Referencing Pipeline Hints

Jan 14, 2008 at 10:36 PM
OK, Maybe I'm just being ditz brained this afternoon, but I do not see Pipeline Hints to reference it. It's apparently in the GAC, because I can successfully build the common pipeline scenarios project. However, I thought things inthe GAC showed up in the .NET page of the references dialog and I do not see it there.

Help!?
Jan 15, 2008 at 12:13 AM
This is actually an very common mis-understanding about the way those references tabs work in VS that I think is largely caused by the fact that we (MSFT) do a very poor job of documenting it or describing the tabs correctly in the UI.

The ".Net References" tab is actually populated by searching in a set of places and the GAC is specifically not one of them. If you want to add a references to PipelineHints you can just browse to the location you installed the add-in and add a reference to the copy of the assembly that sits there. Once you do that it will show up in the "Recent" tab and you can find it from there.

Jan 15, 2008 at 4:08 PM
Cool, you're aswesome. That probably makes an entry in my next column ("Ask Kathleen" Visual Studio Magazine and at VisualStudioMagazine.com). Of course that means I'll be mentioning PipelineBuilder in my March column, so hopefully we'll have a few things smoothed out by then.

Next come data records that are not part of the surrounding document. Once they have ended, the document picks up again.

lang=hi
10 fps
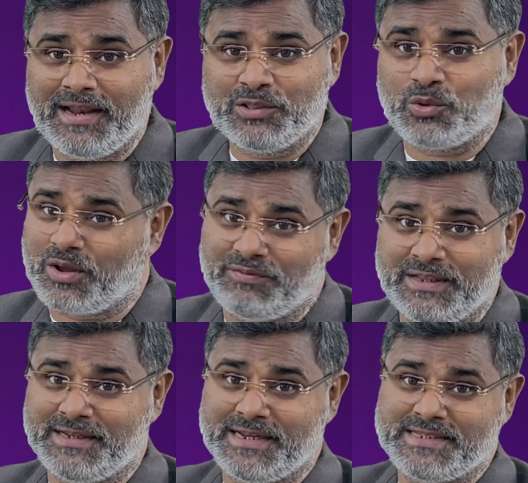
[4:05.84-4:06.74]
हाल तो
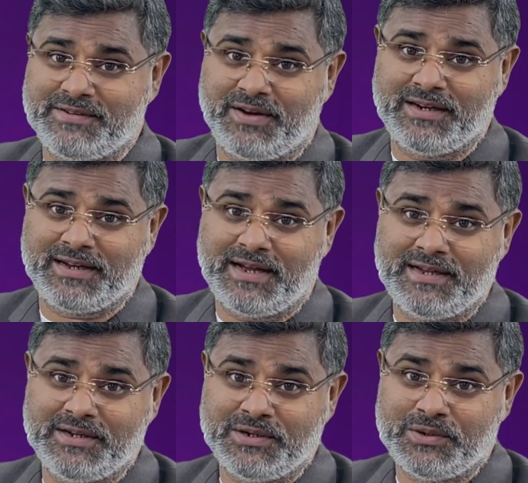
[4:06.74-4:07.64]
अरविंद केजरीवाल का
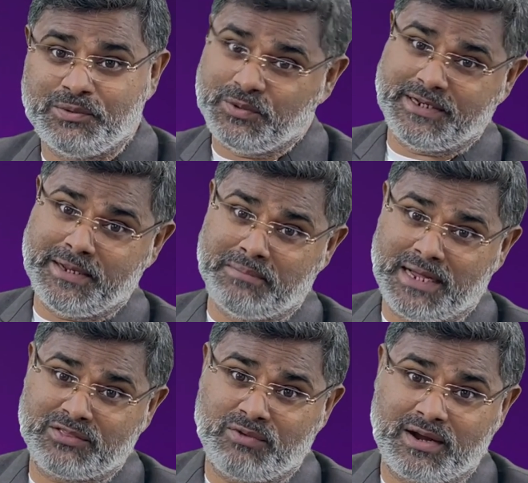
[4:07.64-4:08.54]
है उनकी
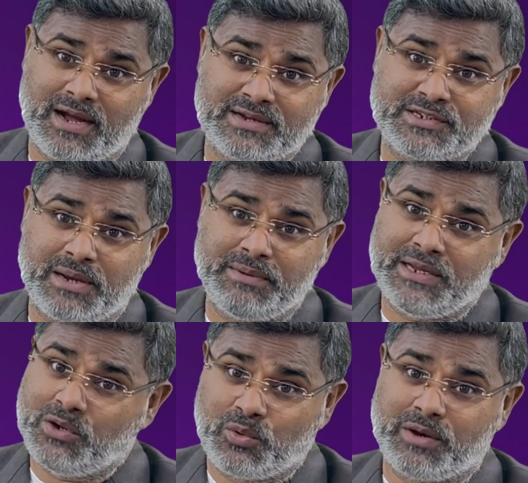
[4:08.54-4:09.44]
महत्वाकांक्षा भी
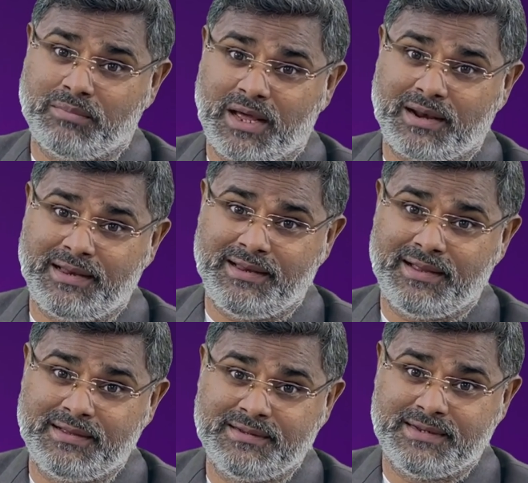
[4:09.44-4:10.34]
हिलोरे मार रही
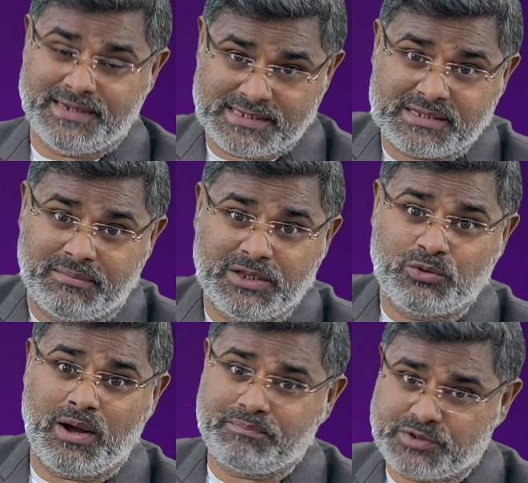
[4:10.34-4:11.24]
है इस समय
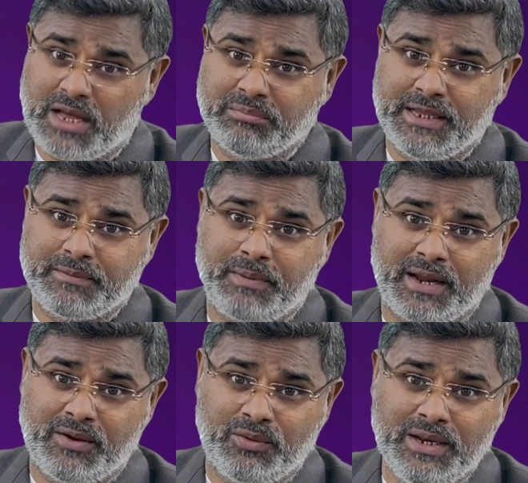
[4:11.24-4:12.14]
तो आप साफ देख पा
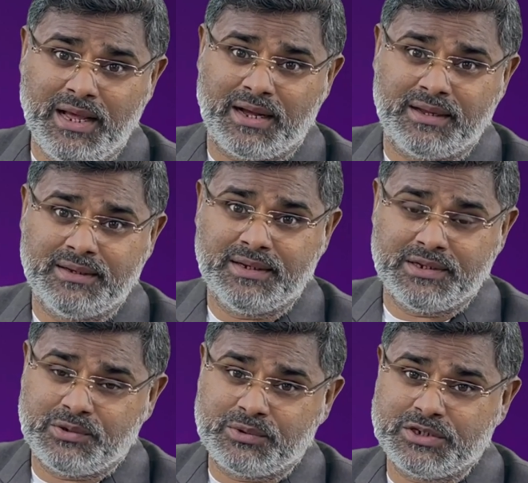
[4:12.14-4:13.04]
रहे होंगे ना
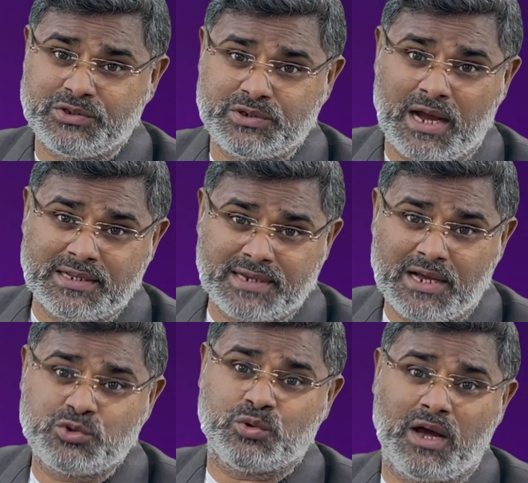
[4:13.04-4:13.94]
क्योंकि जहाँ
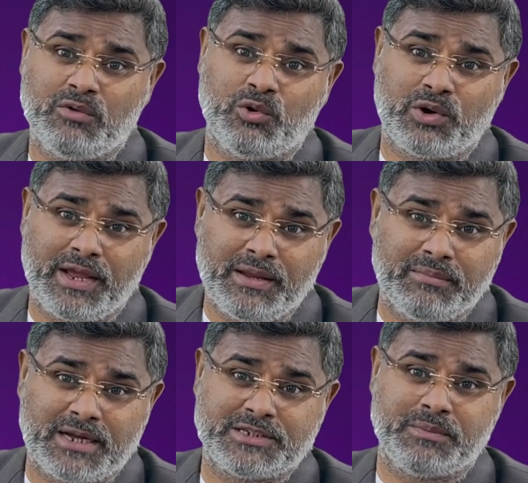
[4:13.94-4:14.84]
जहाँ चुनाव हो रहे हैं
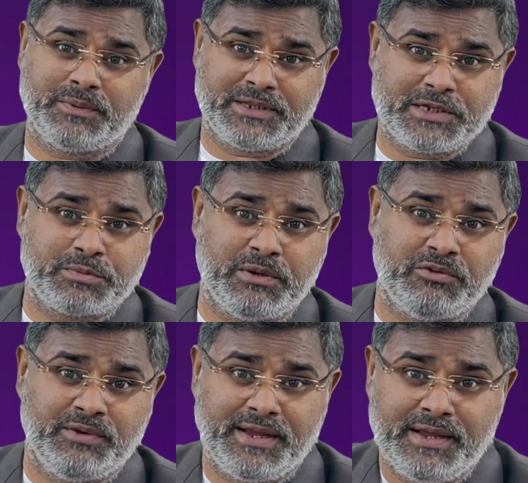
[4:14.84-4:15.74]
हिमाचल प्रदेश में
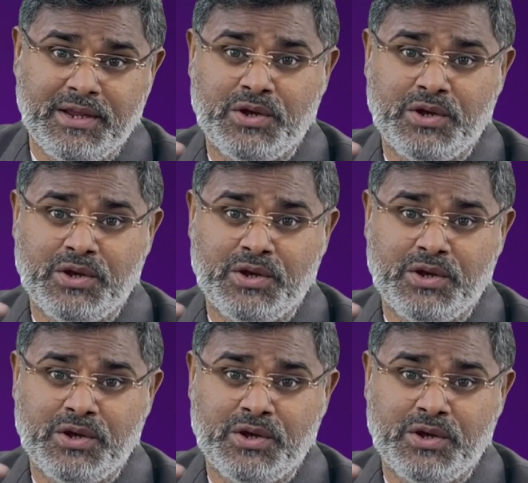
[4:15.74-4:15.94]
हुए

BTW, I think that's a dumb way for the .NET references tab to work, but that's not our issue. Or maybe we need a GAC tab.
Jan 16, 2008 at 11:15 PM
Just to give you a little more context as to why GAC assemblies don't show up in your .Net References tabs:

The overall theory is that the state of your machine (particularly the set of applications currently installed) shouldn't impact whether or not your build succeeds or fails. Since the gac exists primarily to serve as a location to load dependencies at runtime, VS specifically does not add its contents to that references tab. Whether or not the implementation is optimal is definitely up for debate but I think the general principal is overall a good one.